Nation states and multinational organizations like the Bank reinforce a system of power and knowledge whose modes of gathering and sharing informal knowledge privilege the well-off. They also privilege the nation as our unit of analysis. What would happen if data gathering techniques shifted? What would happen to Bank programs if the “voices of the poor” were more audible? What would happen if country strategies were no longer top secret, but made public and open to critical scrutiny? What would happen if data gathering and critical analysis focused on those most marginal? The Bank is itself heading in that very direction, but what would universities have to do to be part of that shift?

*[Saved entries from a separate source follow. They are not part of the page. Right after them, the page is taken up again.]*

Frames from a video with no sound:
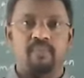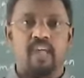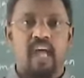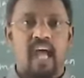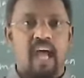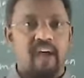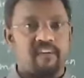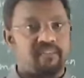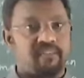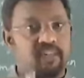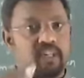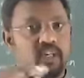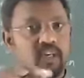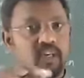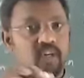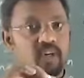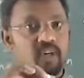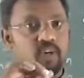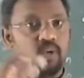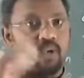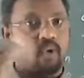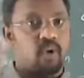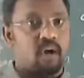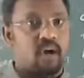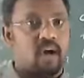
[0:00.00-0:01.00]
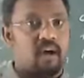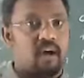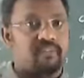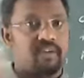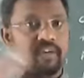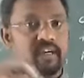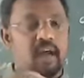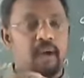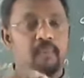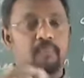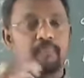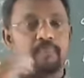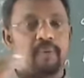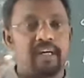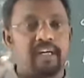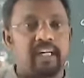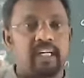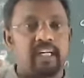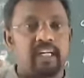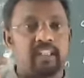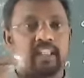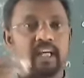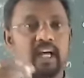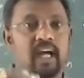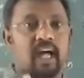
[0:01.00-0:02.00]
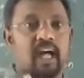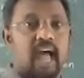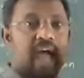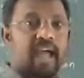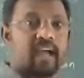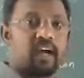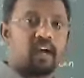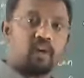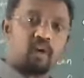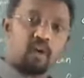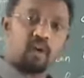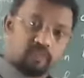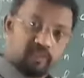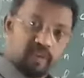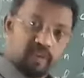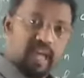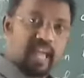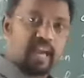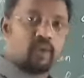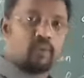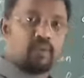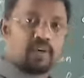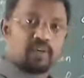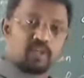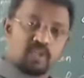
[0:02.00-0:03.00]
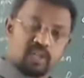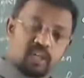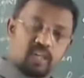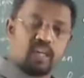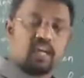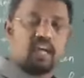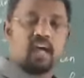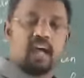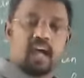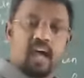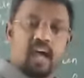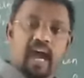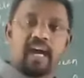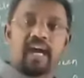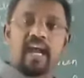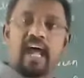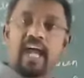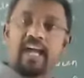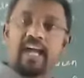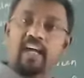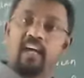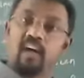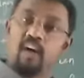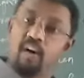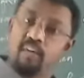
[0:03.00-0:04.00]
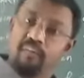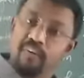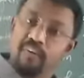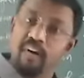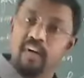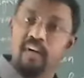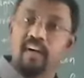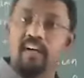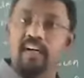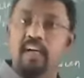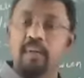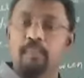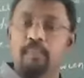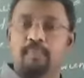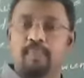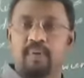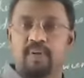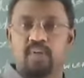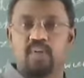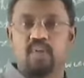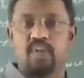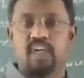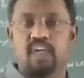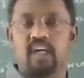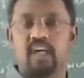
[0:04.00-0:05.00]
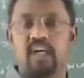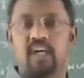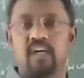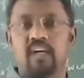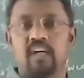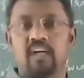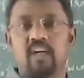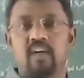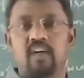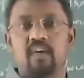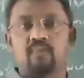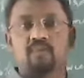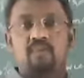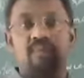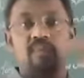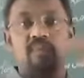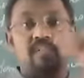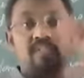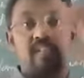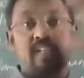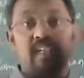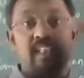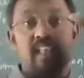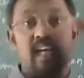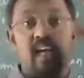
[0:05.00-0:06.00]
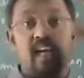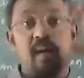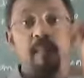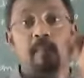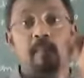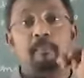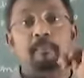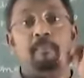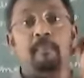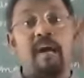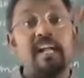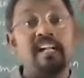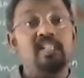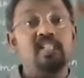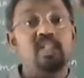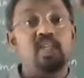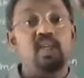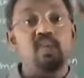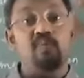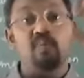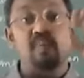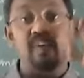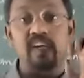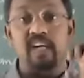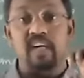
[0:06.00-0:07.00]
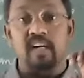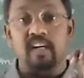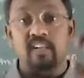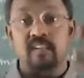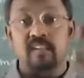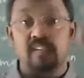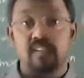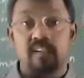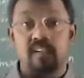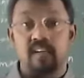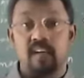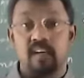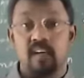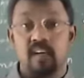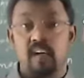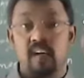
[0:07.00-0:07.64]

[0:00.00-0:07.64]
After completing the angle of elevation and angle of depression, you will see the multi figures.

Amartya Sen‘s Development as Freedom (New York: Knopf, 1999) clearly poses the intellectual challenge not only for the World Bank, but also for contextual expertise in the universities. He argues that development knowledge and real interventions should not be focused so heavily on affecting GNP per capita, with a presumed linkage to other benefits seen among the most developed societies. Instead, it should focus on expanding substantive freedoms for all, paying special attention to the poor, the condition of women, political freedoms and access to market opportunities, culture and human rights. By focusing on expanding the “human capability to lead more worthwhile and more free lives” (p. 295), one invites a different kind of research. One must be able to engage the poor directly to know the conditions that prevent them from realizing the lives they deserve, and to learn from them how things might be otherwise. Dr. Ghani suggested, in fact, that a university like Michigan should be the kind of place where new comparative tools, dependent on contextual expertise for appropriate execution and refinement, could be developed.

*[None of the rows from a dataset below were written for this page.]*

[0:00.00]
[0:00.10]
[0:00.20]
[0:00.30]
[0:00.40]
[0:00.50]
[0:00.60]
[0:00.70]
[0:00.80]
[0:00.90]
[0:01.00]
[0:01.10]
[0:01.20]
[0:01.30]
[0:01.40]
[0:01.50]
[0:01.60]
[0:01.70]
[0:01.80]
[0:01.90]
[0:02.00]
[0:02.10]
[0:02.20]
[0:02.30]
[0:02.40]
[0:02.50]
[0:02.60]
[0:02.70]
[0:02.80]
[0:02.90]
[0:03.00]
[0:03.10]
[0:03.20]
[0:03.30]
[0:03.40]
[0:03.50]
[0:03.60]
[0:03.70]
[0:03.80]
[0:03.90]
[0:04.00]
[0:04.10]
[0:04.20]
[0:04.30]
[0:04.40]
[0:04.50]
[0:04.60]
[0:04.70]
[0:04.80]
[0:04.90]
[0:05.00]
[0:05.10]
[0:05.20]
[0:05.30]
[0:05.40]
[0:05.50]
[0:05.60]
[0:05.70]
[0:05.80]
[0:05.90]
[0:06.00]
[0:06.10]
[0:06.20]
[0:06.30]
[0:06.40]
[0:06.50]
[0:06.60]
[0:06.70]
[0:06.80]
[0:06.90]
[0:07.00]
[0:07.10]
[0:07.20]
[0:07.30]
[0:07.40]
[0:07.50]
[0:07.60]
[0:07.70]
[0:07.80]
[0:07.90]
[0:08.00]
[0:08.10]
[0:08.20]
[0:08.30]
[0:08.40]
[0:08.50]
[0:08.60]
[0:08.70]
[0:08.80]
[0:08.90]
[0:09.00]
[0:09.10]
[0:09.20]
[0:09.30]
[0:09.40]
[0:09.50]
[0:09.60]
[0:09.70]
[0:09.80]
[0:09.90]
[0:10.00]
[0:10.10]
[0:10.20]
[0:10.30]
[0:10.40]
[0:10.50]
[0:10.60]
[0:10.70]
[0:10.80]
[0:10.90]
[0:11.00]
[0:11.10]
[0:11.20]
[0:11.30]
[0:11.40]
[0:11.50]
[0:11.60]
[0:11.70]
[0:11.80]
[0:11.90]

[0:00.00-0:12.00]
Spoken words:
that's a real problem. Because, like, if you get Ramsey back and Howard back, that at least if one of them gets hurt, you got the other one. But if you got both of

Here, then, contextual expertise becomes critical not only for work “over there,” but equally important for work here, too. International scholarship tends to be organized through definitions of need that rarely privilege the voices of the poor, or of those whose languages are neither numerous, nor attached to global leaders or to diasporas of influence. To be sure, we must attend to those world regions of great power, and to those places with important ties to the people of our state and country. We should also ask, however, what we might miss by failing to develop our capacity to recognize those whose access to international collaboration is limited by the lack of those very freedoms that should be the object of scholarly collaboration and global public engagement. We might ask how we should distinguish our universities by cultivating a commitment to global diversity on our campus, with an eye toward service to the world. Exploring the relationship between contextual expertise and global public relevance might offer a framework that helps us move beyond enrollments and local pressures, and helps us to define our commitments to diversity with a system of accounting that befits a university of the world.